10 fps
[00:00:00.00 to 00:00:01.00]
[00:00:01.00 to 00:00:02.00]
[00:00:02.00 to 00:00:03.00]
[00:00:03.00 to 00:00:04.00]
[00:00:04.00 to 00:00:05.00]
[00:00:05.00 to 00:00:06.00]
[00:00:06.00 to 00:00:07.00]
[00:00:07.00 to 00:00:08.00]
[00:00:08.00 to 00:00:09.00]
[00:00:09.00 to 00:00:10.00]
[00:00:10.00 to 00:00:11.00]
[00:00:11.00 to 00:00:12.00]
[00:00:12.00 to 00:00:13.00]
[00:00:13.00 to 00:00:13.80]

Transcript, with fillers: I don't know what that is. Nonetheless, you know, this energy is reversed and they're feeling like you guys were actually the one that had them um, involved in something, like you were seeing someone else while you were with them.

--

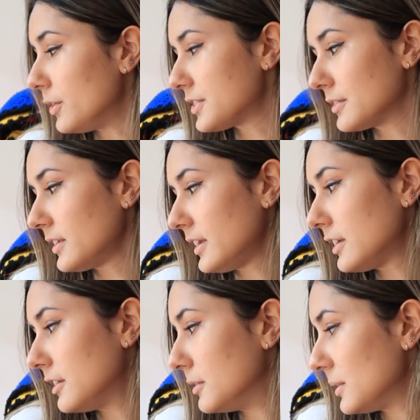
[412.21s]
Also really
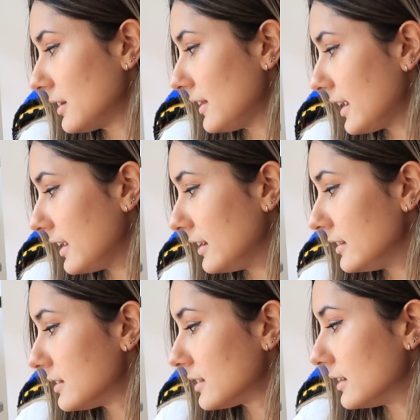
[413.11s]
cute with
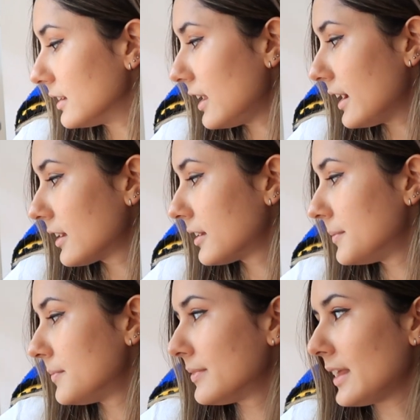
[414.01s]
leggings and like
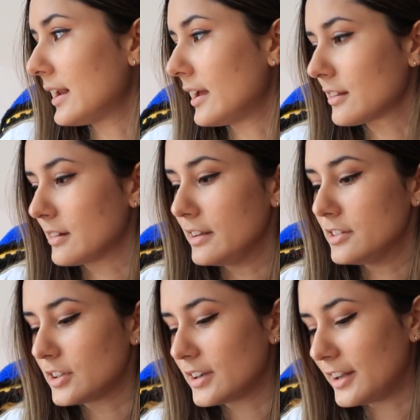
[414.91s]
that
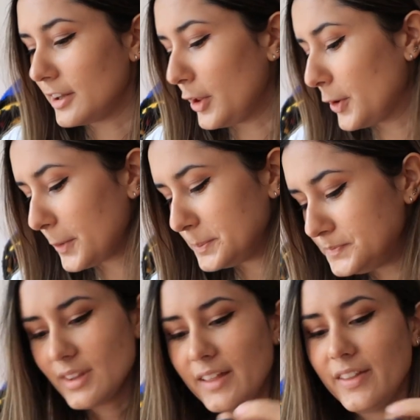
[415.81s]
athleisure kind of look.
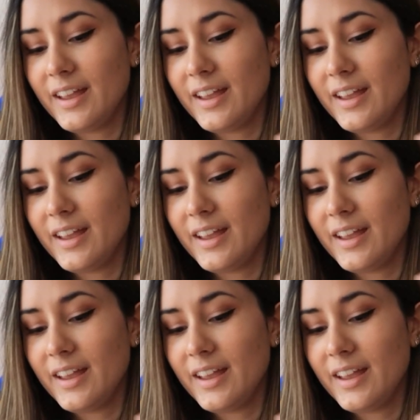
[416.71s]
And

...

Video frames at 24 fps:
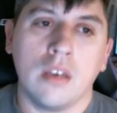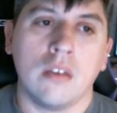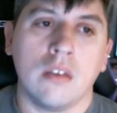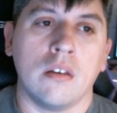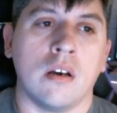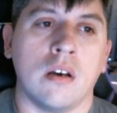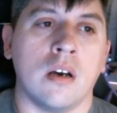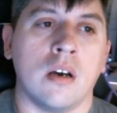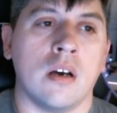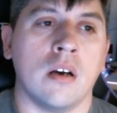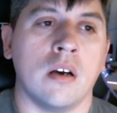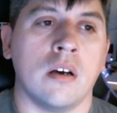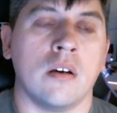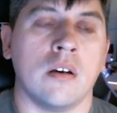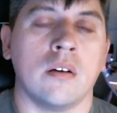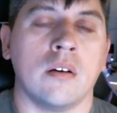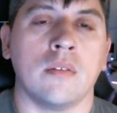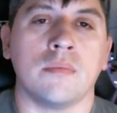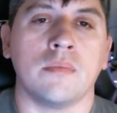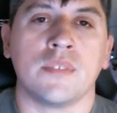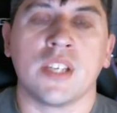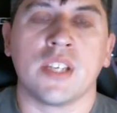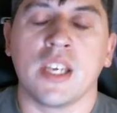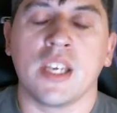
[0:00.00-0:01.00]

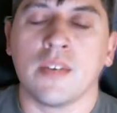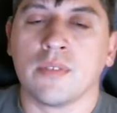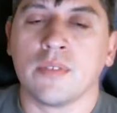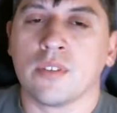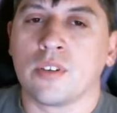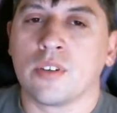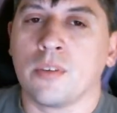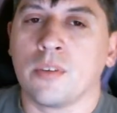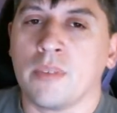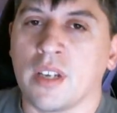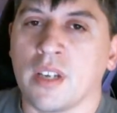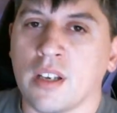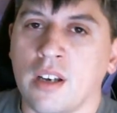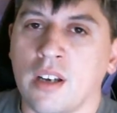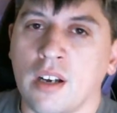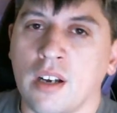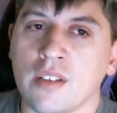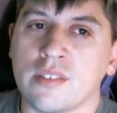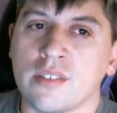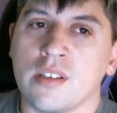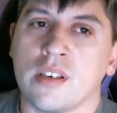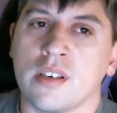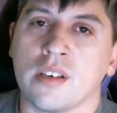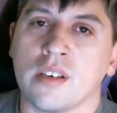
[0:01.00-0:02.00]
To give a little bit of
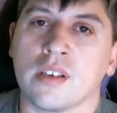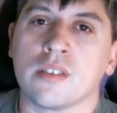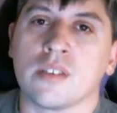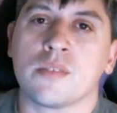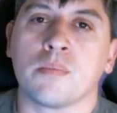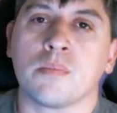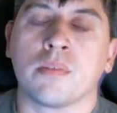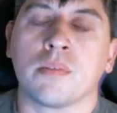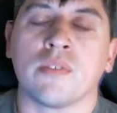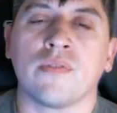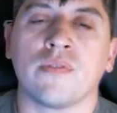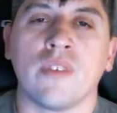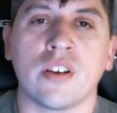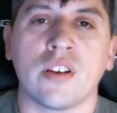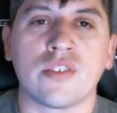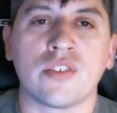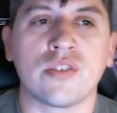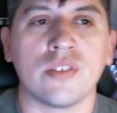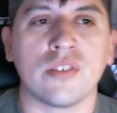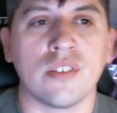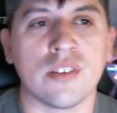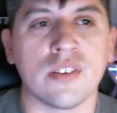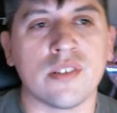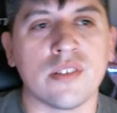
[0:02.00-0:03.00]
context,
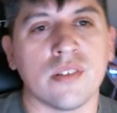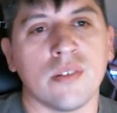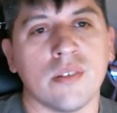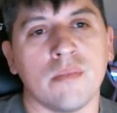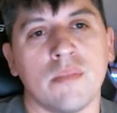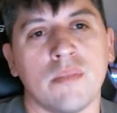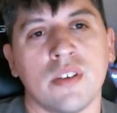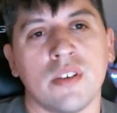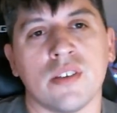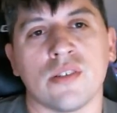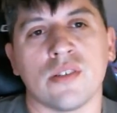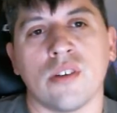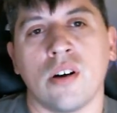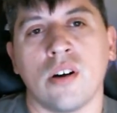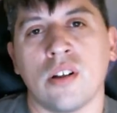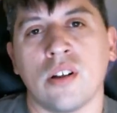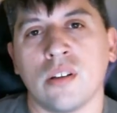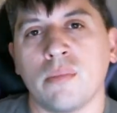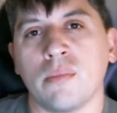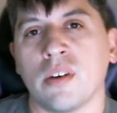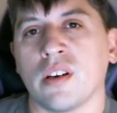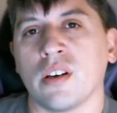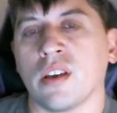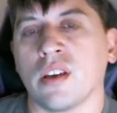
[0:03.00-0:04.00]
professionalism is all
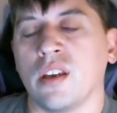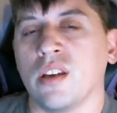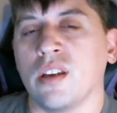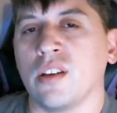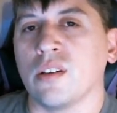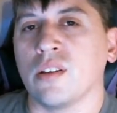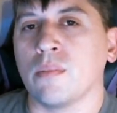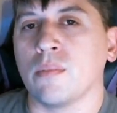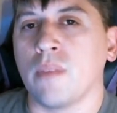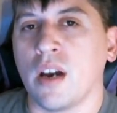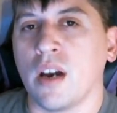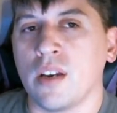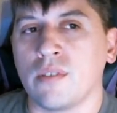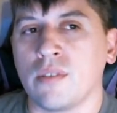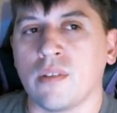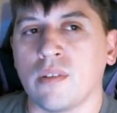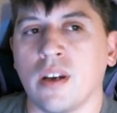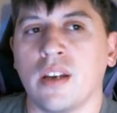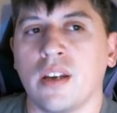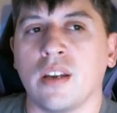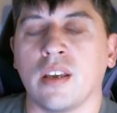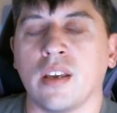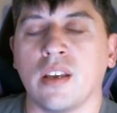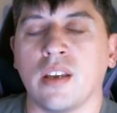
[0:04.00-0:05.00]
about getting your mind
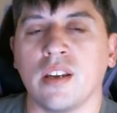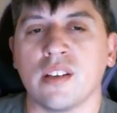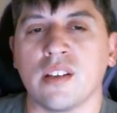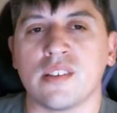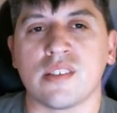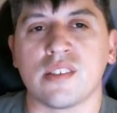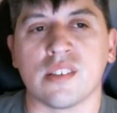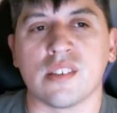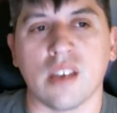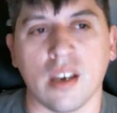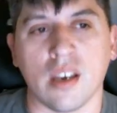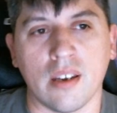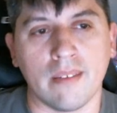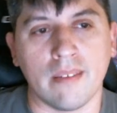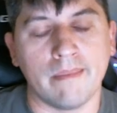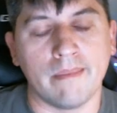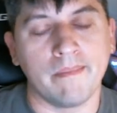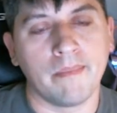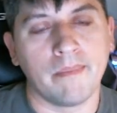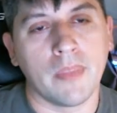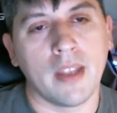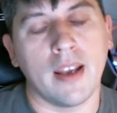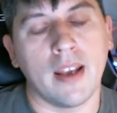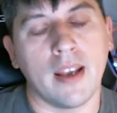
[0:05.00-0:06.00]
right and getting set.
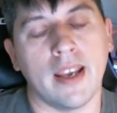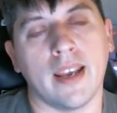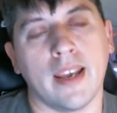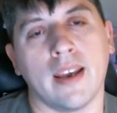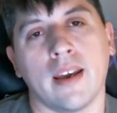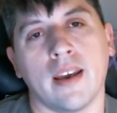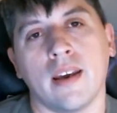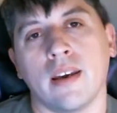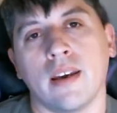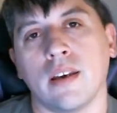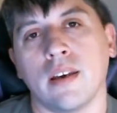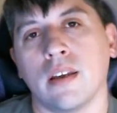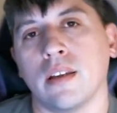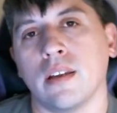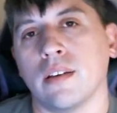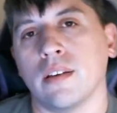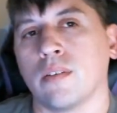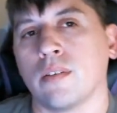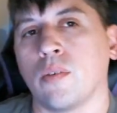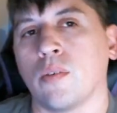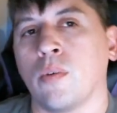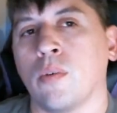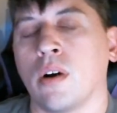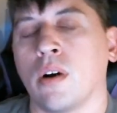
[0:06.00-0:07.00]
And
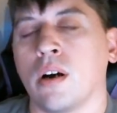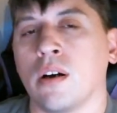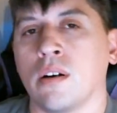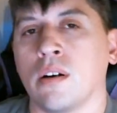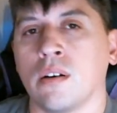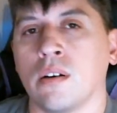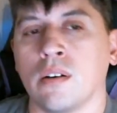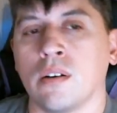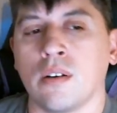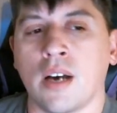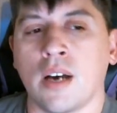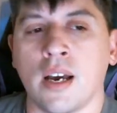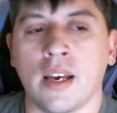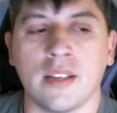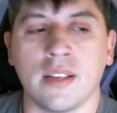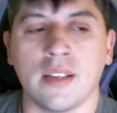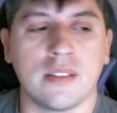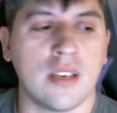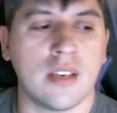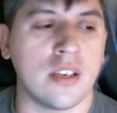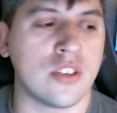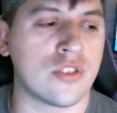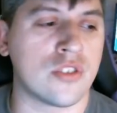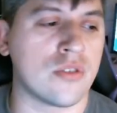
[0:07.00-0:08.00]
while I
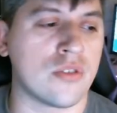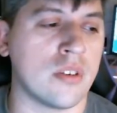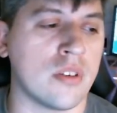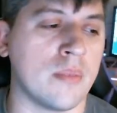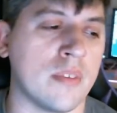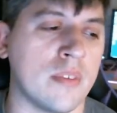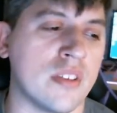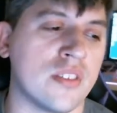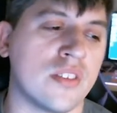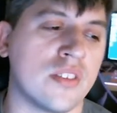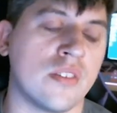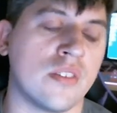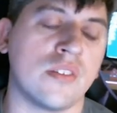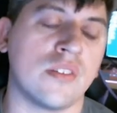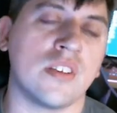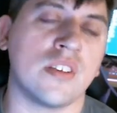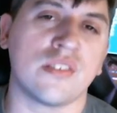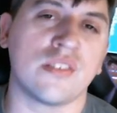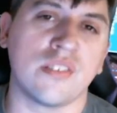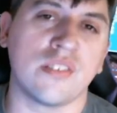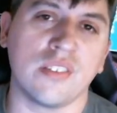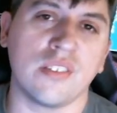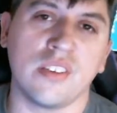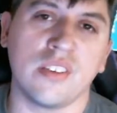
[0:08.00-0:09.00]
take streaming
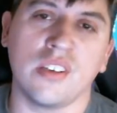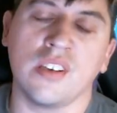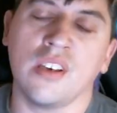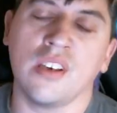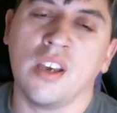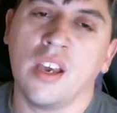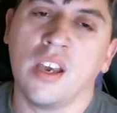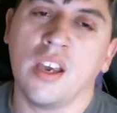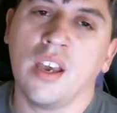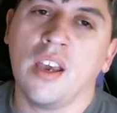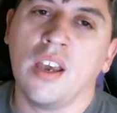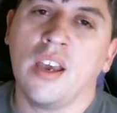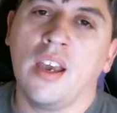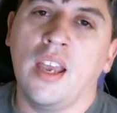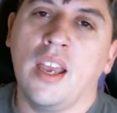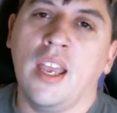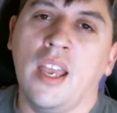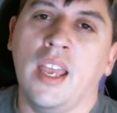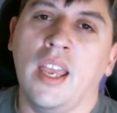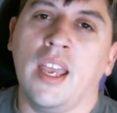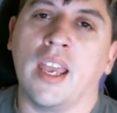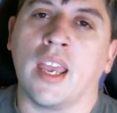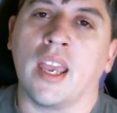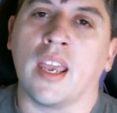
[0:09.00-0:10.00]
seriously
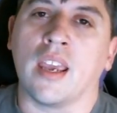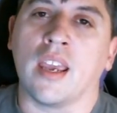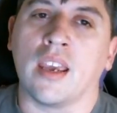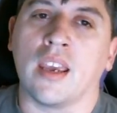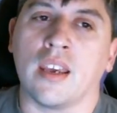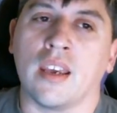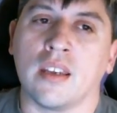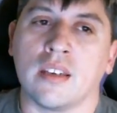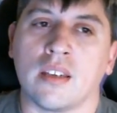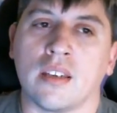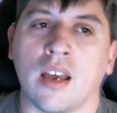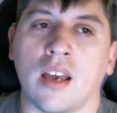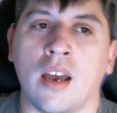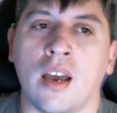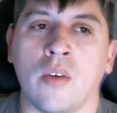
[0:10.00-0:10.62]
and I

__ACTION ITEM__. The entries above hold a line with "[00:00:06.00 to 00:00:07.00]" and a later line with "Transcript, with fillers: I". Write out exactly those lines and all lines between, nothing more.

__RESPONSE__.
[00:00:06.00 to 00:00:07.00]
[00:00:07.00 to 00:00:08.00]
[00:00:08.00 to 00:00:09.00]
[00:00:09.00 to 00:00:10.00]
[00:00:10.00 to 00:00:11.00]
[00:00:11.00 to 00:00:12.00]
[00:00:12.00 to 00:00:13.00]
[00:00:13.00 to 00:00:13.80]

Transcript, with fillers: I don't know what that is. Nonetheless, you know, this energy is reversed and they're feeling like you guys were actually the one that had them um, involved in something, like you were seeing someone else while you were with them.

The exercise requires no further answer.